Check the primers you are using for sequencing are in the correct direction, especially if you are not using standard M13 forward or reverse etc. It is quite possible your sequence trace represents vector sequence. Have you checked if there is a fragment insert first by restriction digest?

Alternatively, trim the first & last ~100 bp from your sequence and try BLAST'ing that.

Check the primers you are using for sequencing are in the correct direction, especially if you are not using standard M13 forward or reverse etc. It is quite possible your sequence trace represents vector sequence. Have you checked if there is a fragment insert first by restriction digest?

Alternatively, trim the first & last ~100 bp from your sequence and try BLAST'ing that.

I agree with Kevin. If you confirmed the insertion of your gene of interest in the plasmid before sequencing, you should get it.

agree.

Doing a pcr check of the plasmid before sequencing would also help

Yes, check the expected size of the insert with PCR first. If the cloning is directional, use one primer for the cloned sequence and another for the vector. If the direction may be both ways, use two vector primers instead. You can also check the clones before making plasmid preps. Just use some of the bacterial clone directly as a template for PCR. 

Hi Arun,

I hope the above answers solved your problem. If not you may better tell us in more detail how the cloning was done. In case you isolated your insert from an E. Coli DNA prep one of your positives may by chance contain genomic E. coli DNA. In this case, do a restriction analysis of your positives including an enzyme that cuts your insert. This should identify your human derived insert.

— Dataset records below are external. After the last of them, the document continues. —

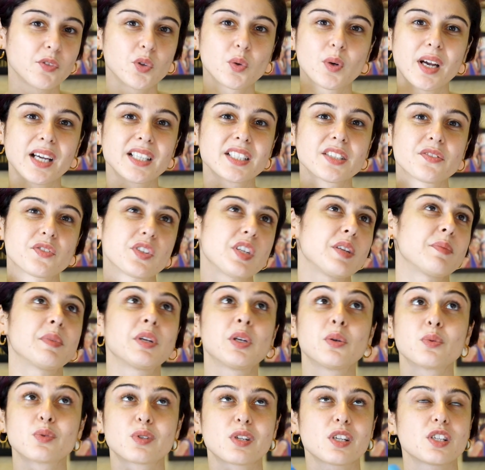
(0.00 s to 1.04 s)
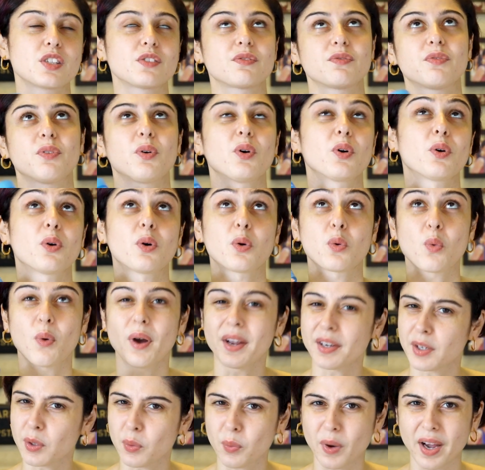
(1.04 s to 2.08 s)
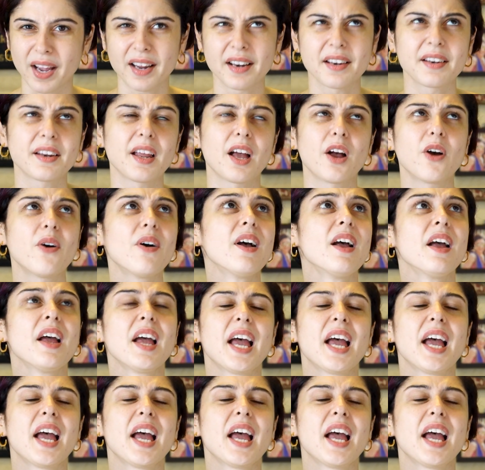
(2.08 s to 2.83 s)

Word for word: You guys have seen me use this for quite a while now.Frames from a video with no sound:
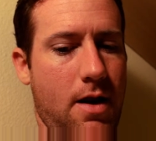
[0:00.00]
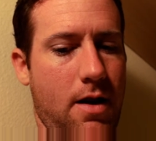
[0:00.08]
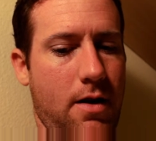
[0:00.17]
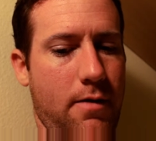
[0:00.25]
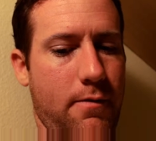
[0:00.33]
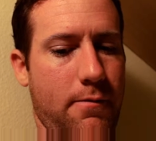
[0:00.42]

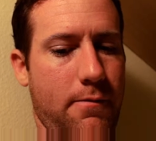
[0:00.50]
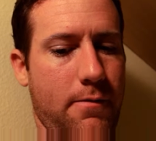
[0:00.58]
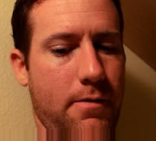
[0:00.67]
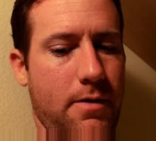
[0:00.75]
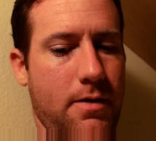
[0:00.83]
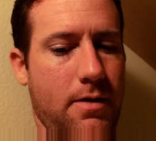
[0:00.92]
of...
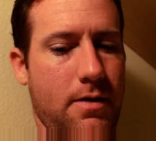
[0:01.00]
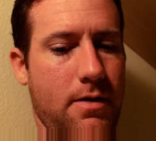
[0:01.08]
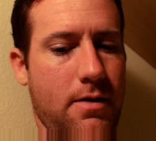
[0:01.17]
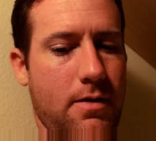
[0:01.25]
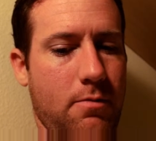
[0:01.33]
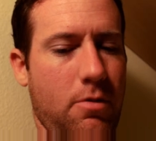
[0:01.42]

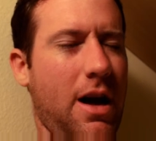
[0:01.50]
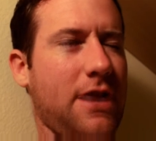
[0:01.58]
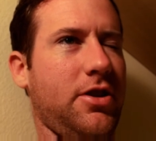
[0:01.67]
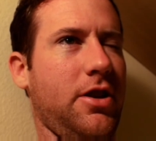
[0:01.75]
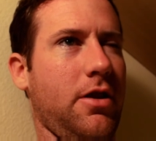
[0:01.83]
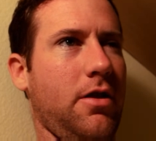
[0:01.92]
Well,
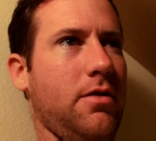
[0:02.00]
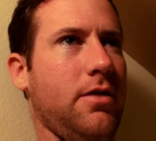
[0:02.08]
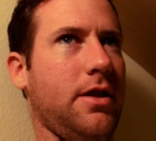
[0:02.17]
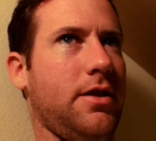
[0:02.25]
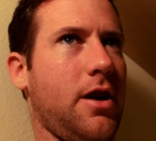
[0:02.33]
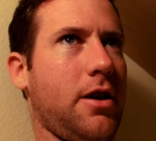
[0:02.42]
actually, no.
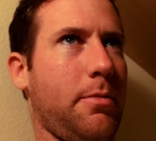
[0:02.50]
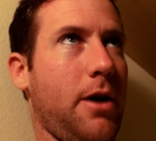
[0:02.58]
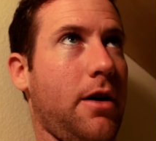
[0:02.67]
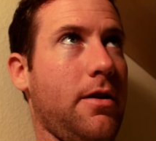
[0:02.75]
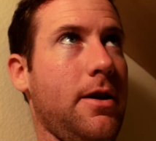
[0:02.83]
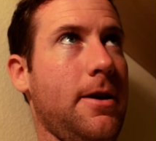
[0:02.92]
Let's talk
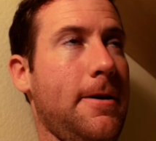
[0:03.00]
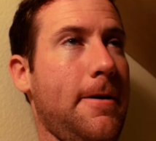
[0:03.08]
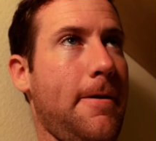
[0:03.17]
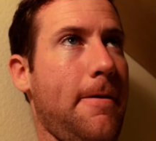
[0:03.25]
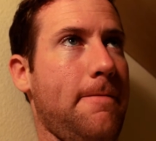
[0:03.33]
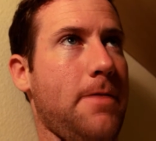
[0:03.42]
about
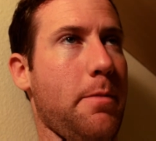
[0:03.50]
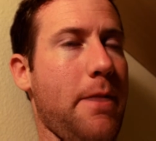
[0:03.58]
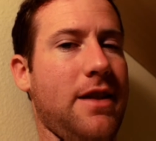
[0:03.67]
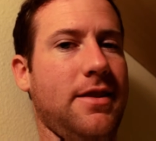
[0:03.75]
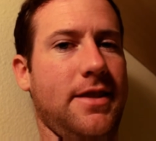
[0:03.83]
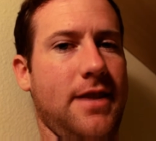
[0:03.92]
the
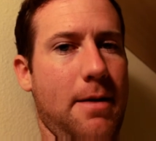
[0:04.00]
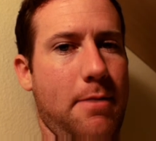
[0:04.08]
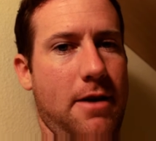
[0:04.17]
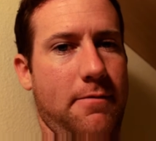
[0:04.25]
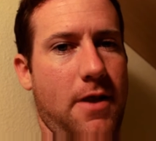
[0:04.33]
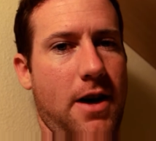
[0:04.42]
men's
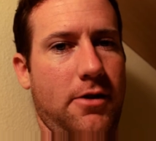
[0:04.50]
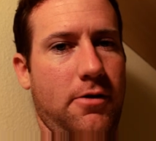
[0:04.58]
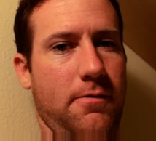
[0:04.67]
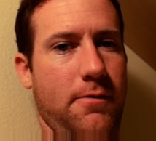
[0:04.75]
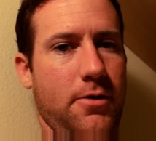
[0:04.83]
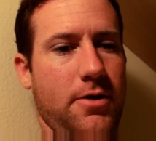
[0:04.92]

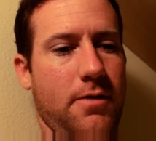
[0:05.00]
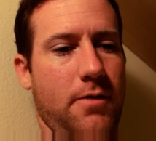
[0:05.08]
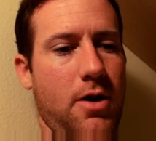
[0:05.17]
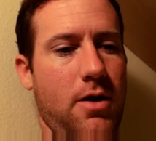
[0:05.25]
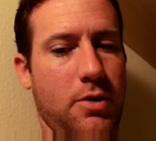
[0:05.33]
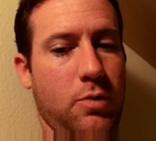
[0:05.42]
semifinal, first of
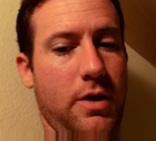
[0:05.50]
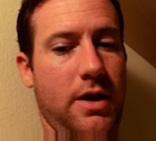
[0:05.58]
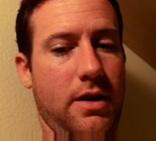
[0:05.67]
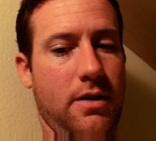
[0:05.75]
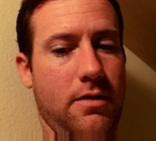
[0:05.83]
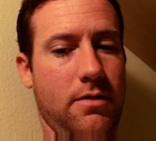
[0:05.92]
all,
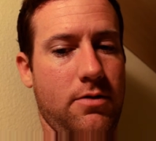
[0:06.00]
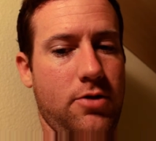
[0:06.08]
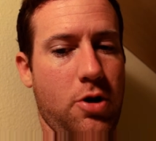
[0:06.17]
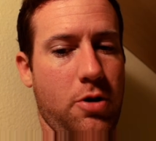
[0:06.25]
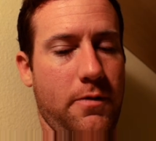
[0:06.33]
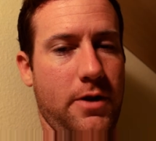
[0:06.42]
between
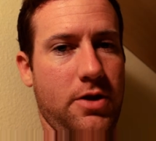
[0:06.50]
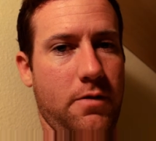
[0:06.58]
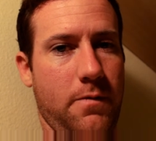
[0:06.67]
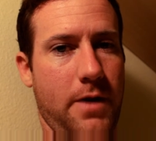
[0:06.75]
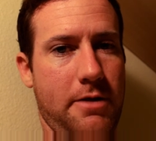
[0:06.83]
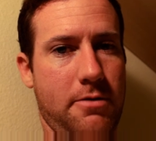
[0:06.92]
Djokovic
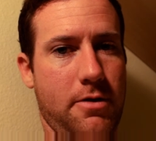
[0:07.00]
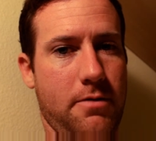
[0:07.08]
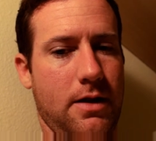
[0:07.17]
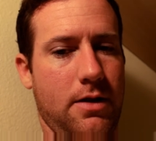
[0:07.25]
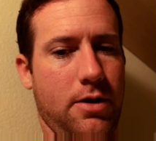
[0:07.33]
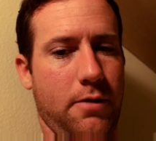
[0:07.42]
and
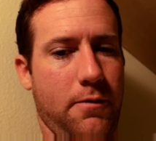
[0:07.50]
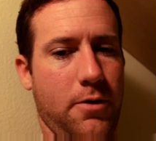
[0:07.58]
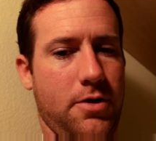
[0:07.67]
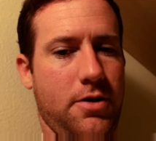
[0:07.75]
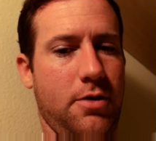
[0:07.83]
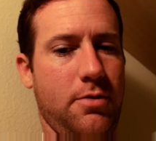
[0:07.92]
Federer. The
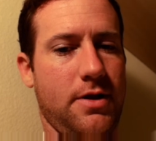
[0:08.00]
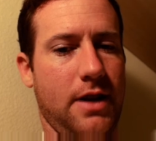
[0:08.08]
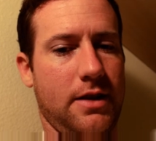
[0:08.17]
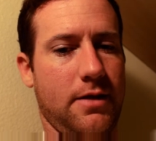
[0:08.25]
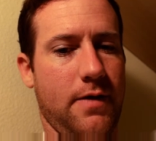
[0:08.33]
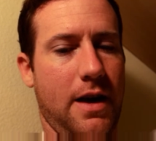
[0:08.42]
first 2
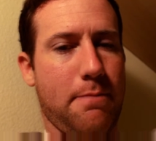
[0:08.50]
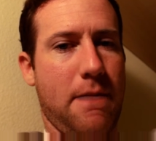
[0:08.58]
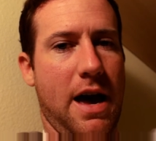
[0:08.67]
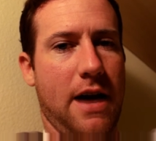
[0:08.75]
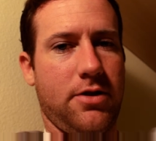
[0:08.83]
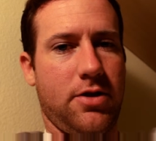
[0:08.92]
sets of that
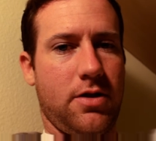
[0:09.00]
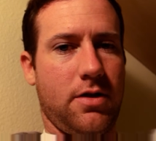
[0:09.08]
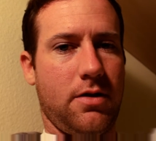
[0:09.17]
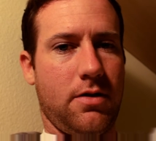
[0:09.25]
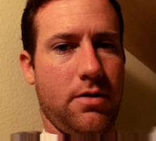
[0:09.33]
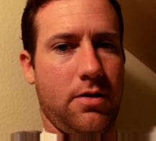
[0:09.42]
match
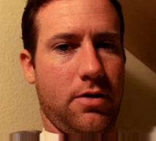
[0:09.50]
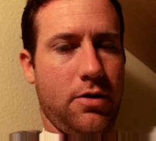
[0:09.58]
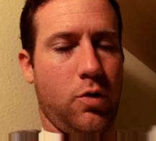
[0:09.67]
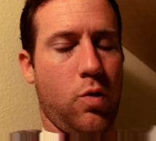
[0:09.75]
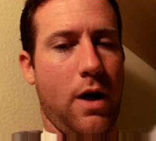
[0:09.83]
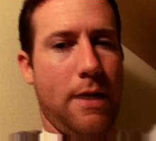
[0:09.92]

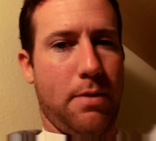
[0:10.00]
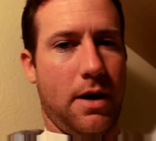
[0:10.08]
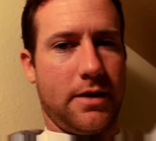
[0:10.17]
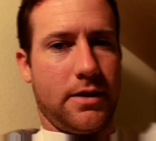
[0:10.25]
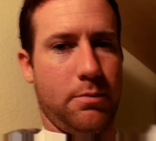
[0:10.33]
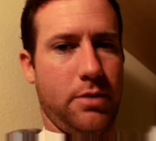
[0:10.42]
could quite
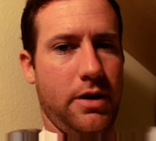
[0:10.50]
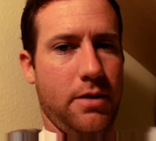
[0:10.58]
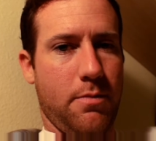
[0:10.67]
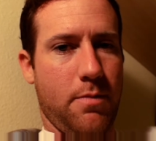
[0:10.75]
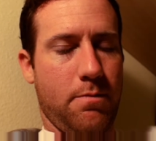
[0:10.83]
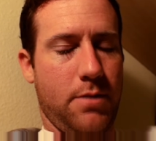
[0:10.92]
possibly
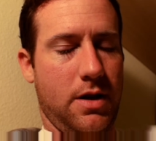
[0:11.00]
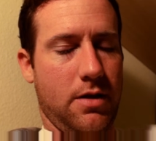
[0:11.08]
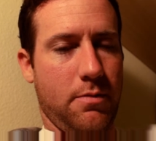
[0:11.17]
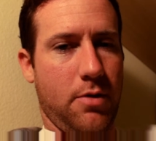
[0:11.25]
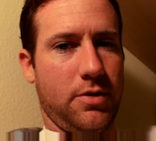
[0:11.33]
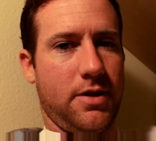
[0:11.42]
be
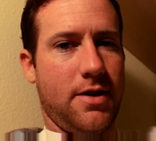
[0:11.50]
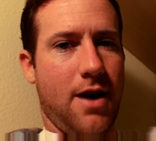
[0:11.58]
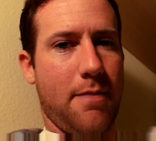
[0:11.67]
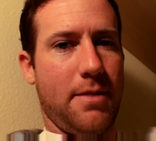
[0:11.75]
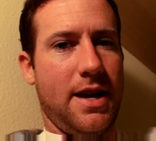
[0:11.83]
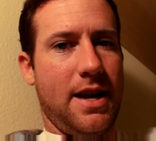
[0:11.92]
the most
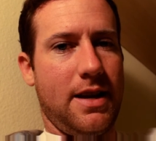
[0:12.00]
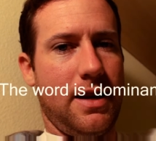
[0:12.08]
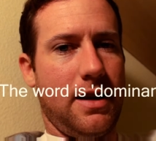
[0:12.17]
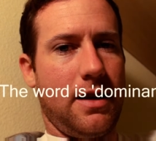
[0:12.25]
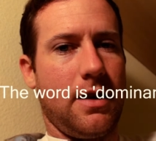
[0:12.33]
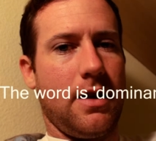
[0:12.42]

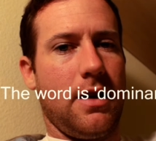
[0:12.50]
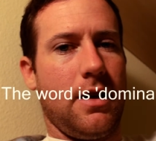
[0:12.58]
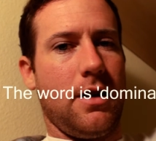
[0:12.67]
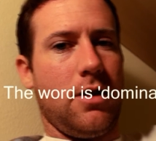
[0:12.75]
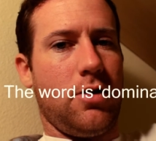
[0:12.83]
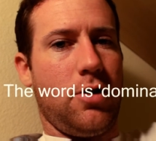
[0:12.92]
dominating
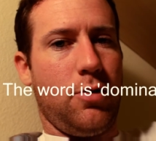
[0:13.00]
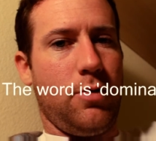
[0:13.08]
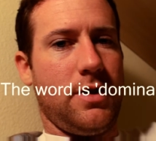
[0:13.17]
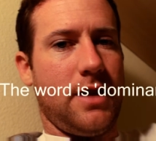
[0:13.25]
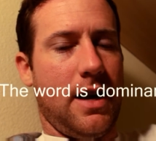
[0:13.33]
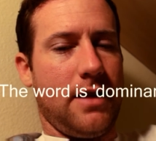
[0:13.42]
2
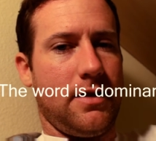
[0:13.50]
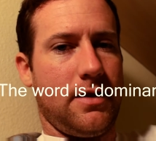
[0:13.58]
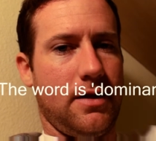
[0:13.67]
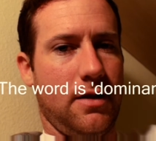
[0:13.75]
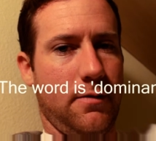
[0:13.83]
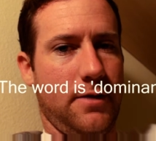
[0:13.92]

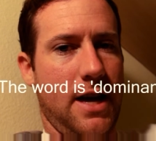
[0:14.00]
sets of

We have encountered similar problems. 1st example, we tried to clone 5'-end of yeast YAP1 mRNA by RACE. It turned out that cloned fragment belongs to some enzyme from Marinobacter spp. The problem was in the forward primer, its RNA moiety was degraded (may be it was incorrectly synthesised). I would suggest to check the integrity of primers by PAAG.

2nd example, we tried to clone one of subunits of yeast CCT shaperone complex. The cloned fragment corresponded to one of E.coli proteins. We noticed that target PCR fragment was in very low concentration. Perhaps the DNA used as matrix for PCR was contaminated with E.coli genome and PCR conditions or primers for the target fragment were not optimal. I would recommend to check the presence of secondary structures at the sites of annealing primers.

I think you need to provide more information--what is the Ecoli match? Did you sequence more than one clone? Did you clone in Ecoli (likely) or another bacterium?

I suspect the E. coli DNA comes from one of your reagents. Most enzymes are prepared from recombinant E. coli and they almost always contain traces of E. coli DNA.